UNESCO (the United Nations Educational, Scientific and Cultural Organization) declared this to be the International Year of the Periodic Table, commemorating the 150th anniversary of the establishment of the Periodic Table of Chemical Elements by the Russian scientist, Dmitri Mendeleev. UNESCO aims to celebrate the periodic table "as one of the most important and influential achievements in modern science reflecting the essence not only of chemistry, but also of physics, biology and other basic sciences disciplines," according to its website. The American Chemical Society is sponsoring a contest as part of the celebration.
Dr. Michael Castellani, chair of the chemistry department, participated with students simply because the periodic table is foundational to what they do.

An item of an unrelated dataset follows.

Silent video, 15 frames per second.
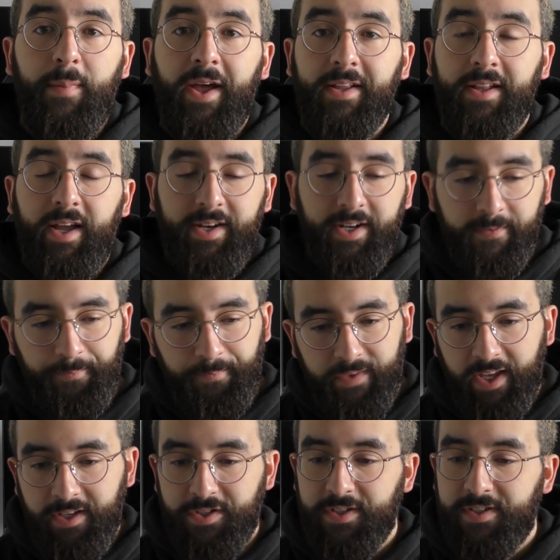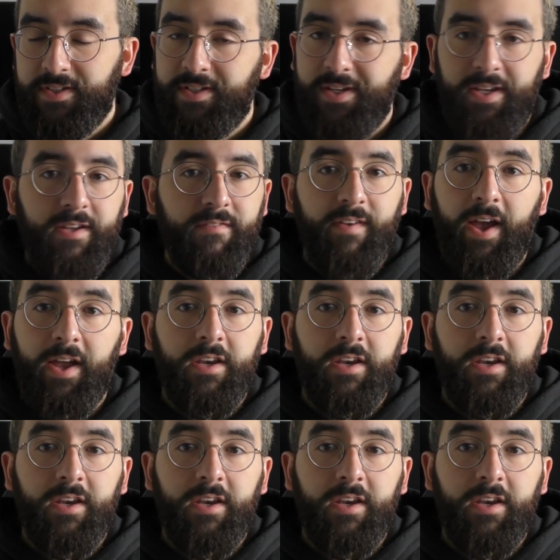Pay Later and just see if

The periodic table "organizes a huge amount of information in a simple graphic format," he said. "For example, just by looking at the positions of sodium and chlorine, a chemist can know the formula of sodium chloride without having to memorize it."
Fundamentally, he said, chemistry has two major thrusts: identifying, characterizing, and understanding materials found in nature, and making new materials.
"Every new material created by scientists, from medicines to alloys used in airplanes or cell phones, ultimately can trace its invention back to the principles present in the creation of the periodic table," he said. "For aspiring chemists, understanding and being able to use the periodic table is highly important to their success."
Photo: Faculty, staff and students from the Department of Chemistry created a human periodic table to commemorate the Year of the Periodic Table.